Le commissaire-priseur Patrick Dumousset a dû – in extremis – retirer de la vente ces lettres, réclamées par la direction des Archives du ministère des Affaires étrangères. « Ces lettres, de toute évidence, ont été volées aux ambassades, explique une collaboratrice de la directrice des Archives Mireille Musso. C’est pourquoi nous avons demandé à surseoir à la vente pour éclaircir les titres de propriété. Depuis, le vendeur nous a cédé les lettres. »
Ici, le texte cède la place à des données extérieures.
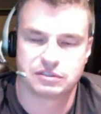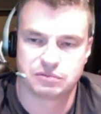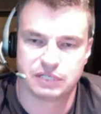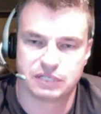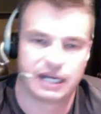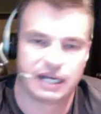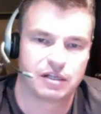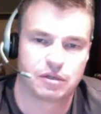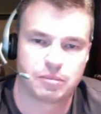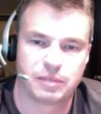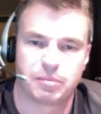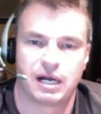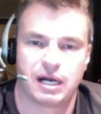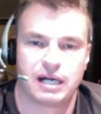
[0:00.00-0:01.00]
We had a little
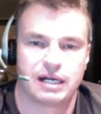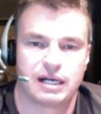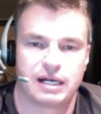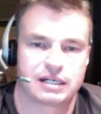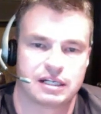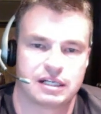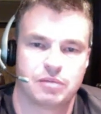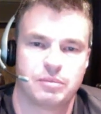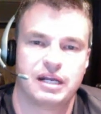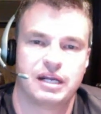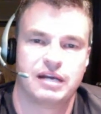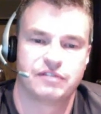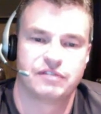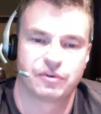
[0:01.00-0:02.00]
bit of product, a little bit
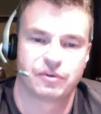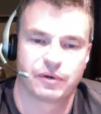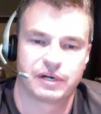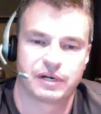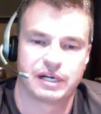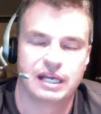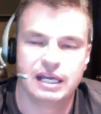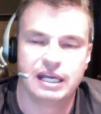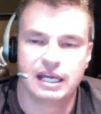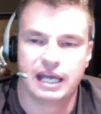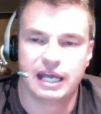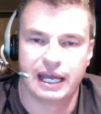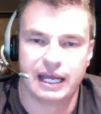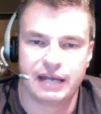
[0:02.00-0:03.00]
of inventory,
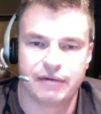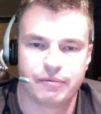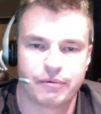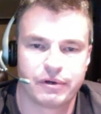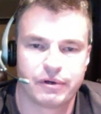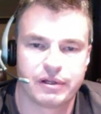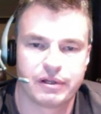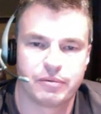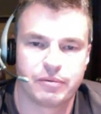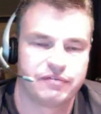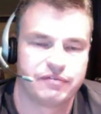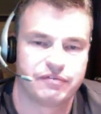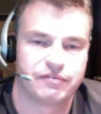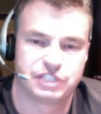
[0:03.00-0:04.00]
and really
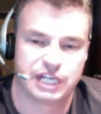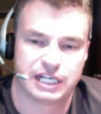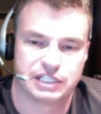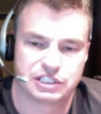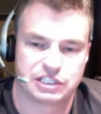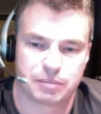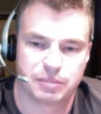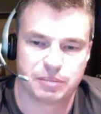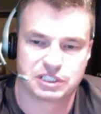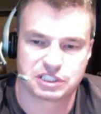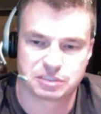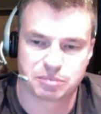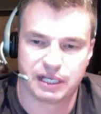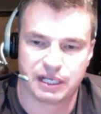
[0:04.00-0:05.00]
we've changed our
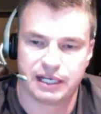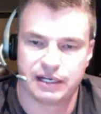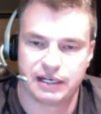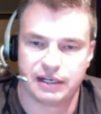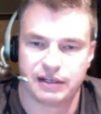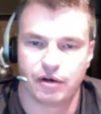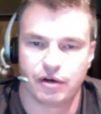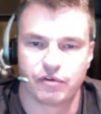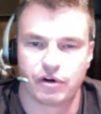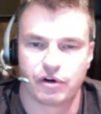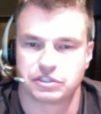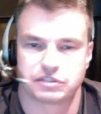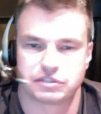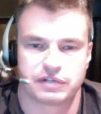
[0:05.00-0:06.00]
business plan and the
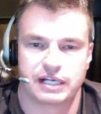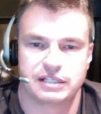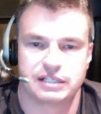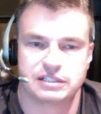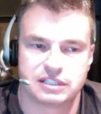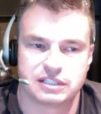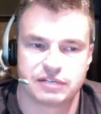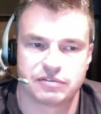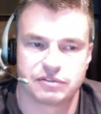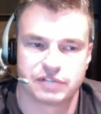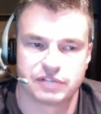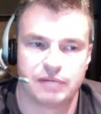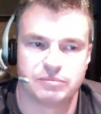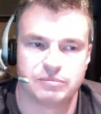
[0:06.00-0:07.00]
overall strategy several
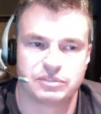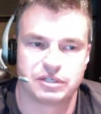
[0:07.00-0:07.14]
times.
Le vendeur – détenteur de bonne foi, comme le souligne le commissaire-priseur Patrick Dumousset – risque d’être lésé, car sa base de négociation repose sur le prix d’estimation du catalogue de vente. Circonstance aggravante, ces lettres ont été publiées et même reproduites dans des ouvrages, soulignent les experts. En observant ces reproductions, on pouvait voir, au bord de la feuille, à gauche, un cachet d’enregistrement. Or, à l’examen des documents actuels, ce bord manque. Cette constation « représente un signe alarmant pour tout expert, relève Frédéric Castaing, président du Syndicat de la librairie ancienne, car une inscription ou un tampon effacé ou arraché est généralement l’indication que l’objet a été volé. »
Après l’intervention du ministère des Affaires étrangères, Maître Dumousset a demandé conseil au président du Conseil des ventes, Gérard Champin. Celui-ci instruira le dossier, dans un souci, nous a-t-il assurés, de fiabilité du marché parisien.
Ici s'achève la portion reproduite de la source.